TO DO — Nothing but an exact repeat of the entries below should appear in your answer.

Collected data entries:
============

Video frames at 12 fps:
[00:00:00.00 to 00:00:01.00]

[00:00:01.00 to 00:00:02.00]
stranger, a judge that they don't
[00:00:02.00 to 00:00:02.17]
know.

============

EXERCISE RESULT —
Video frames at 12 fps:
[00:00:00.00 to 00:00:01.00]

[00:00:01.00 to 00:00:02.00]
stranger, a judge that they don't
[00:00:02.00 to 00:00:02.17]
know.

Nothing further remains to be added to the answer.